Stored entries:
------------------------------------------------------------
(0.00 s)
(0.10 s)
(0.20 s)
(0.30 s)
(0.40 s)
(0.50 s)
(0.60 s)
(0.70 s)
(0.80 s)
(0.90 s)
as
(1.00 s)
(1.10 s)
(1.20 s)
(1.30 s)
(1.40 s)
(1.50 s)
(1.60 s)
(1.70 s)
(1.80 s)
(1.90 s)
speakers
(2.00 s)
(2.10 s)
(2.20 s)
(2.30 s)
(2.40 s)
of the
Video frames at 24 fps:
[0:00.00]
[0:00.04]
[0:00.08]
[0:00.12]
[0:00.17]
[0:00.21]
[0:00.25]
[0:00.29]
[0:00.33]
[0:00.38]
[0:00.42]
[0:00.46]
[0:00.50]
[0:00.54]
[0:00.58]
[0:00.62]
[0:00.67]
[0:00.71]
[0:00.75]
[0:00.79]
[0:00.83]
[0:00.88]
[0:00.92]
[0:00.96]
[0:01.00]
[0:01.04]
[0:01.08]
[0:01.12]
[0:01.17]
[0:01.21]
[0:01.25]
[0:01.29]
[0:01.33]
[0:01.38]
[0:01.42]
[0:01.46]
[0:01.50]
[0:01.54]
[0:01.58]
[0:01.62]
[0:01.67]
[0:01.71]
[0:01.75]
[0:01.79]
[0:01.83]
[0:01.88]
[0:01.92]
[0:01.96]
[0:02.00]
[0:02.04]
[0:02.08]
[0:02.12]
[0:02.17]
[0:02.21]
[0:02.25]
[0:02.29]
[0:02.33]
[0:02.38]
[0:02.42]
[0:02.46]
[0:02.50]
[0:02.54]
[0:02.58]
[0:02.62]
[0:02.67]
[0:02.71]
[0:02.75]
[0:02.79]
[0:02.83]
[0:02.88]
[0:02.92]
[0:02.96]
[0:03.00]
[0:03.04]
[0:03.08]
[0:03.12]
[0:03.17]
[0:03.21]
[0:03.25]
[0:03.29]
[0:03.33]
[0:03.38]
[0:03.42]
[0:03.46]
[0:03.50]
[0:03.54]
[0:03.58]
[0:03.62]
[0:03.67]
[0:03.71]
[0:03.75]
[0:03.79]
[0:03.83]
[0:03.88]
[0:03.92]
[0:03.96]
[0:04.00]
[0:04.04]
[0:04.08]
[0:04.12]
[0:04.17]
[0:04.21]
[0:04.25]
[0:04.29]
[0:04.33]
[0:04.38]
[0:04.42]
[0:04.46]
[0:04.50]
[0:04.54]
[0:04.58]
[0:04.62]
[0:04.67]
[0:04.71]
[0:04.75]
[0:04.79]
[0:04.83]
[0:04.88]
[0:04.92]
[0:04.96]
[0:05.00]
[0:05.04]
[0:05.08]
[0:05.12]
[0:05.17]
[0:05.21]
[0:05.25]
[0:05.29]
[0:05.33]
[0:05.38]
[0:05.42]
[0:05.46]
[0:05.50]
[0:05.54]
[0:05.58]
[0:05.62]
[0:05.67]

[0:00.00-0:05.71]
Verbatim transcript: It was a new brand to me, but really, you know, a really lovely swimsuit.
------------------------------------------------------------
WHAT YOU NEED TO DO: All of the records above are to be set down again exactly.

SOLUTION TO THIS PROBLEM:
(0.00 s)
(0.10 s)
(0.20 s)
(0.30 s)
(0.40 s)
(0.50 s)
(0.60 s)
(0.70 s)
(0.80 s)
(0.90 s)
as
(1.00 s)
(1.10 s)
(1.20 s)
(1.30 s)
(1.40 s)
(1.50 s)
(1.60 s)
(1.70 s)
(1.80 s)
(1.90 s)
speakers
(2.00 s)
(2.10 s)
(2.20 s)
(2.30 s)
(2.40 s)
of the
Video frames at 24 fps:
[0:00.00]
[0:00.04]
[0:00.08]
[0:00.12]
[0:00.17]
[0:00.21]
[0:00.25]
[0:00.29]
[0:00.33]
[0:00.38]
[0:00.42]
[0:00.46]
[0:00.50]
[0:00.54]
[0:00.58]
[0:00.62]
[0:00.67]
[0:00.71]
[0:00.75]
[0:00.79]
[0:00.83]
[0:00.88]
[0:00.92]
[0:00.96]
[0:01.00]
[0:01.04]
[0:01.08]
[0:01.12]
[0:01.17]
[0:01.21]
[0:01.25]
[0:01.29]
[0:01.33]
[0:01.38]
[0:01.42]
[0:01.46]
[0:01.50]
[0:01.54]
[0:01.58]
[0:01.62]
[0:01.67]
[0:01.71]
[0:01.75]
[0:01.79]
[0:01.83]
[0:01.88]
[0:01.92]
[0:01.96]
[0:02.00]
[0:02.04]
[0:02.08]
[0:02.12]
[0:02.17]
[0:02.21]
[0:02.25]
[0:02.29]
[0:02.33]
[0:02.38]
[0:02.42]
[0:02.46]
[0:02.50]
[0:02.54]
[0:02.58]
[0:02.62]
[0:02.67]
[0:02.71]
[0:02.75]
[0:02.79]
[0:02.83]
[0:02.88]
[0:02.92]
[0:02.96]
[0:03.00]
[0:03.04]
[0:03.08]
[0:03.12]
[0:03.17]
[0:03.21]
[0:03.25]
[0:03.29]
[0:03.33]
[0:03.38]
[0:03.42]
[0:03.46]
[0:03.50]
[0:03.54]
[0:03.58]
[0:03.62]
[0:03.67]
[0:03.71]
[0:03.75]
[0:03.79]
[0:03.83]
[0:03.88]
[0:03.92]
[0:03.96]
[0:04.00]
[0:04.04]
[0:04.08]
[0:04.12]
[0:04.17]
[0:04.21]
[0:04.25]
[0:04.29]
[0:04.33]
[0:04.38]
[0:04.42]
[0:04.46]
[0:04.50]
[0:04.54]
[0:04.58]
[0:04.62]
[0:04.67]
[0:04.71]
[0:04.75]
[0:04.79]
[0:04.83]
[0:04.88]
[0:04.92]
[0:04.96]
[0:05.00]
[0:05.04]
[0:05.08]
[0:05.12]
[0:05.17]
[0:05.21]
[0:05.25]
[0:05.29]
[0:05.33]
[0:05.38]
[0:05.42]
[0:05.46]
[0:05.50]
[0:05.54]
[0:05.58]
[0:05.62]
[0:05.67]

[0:00.00-0:05.71]
Verbatim transcript: It was a new brand to me, but really, you know, a really lovely swimsuit.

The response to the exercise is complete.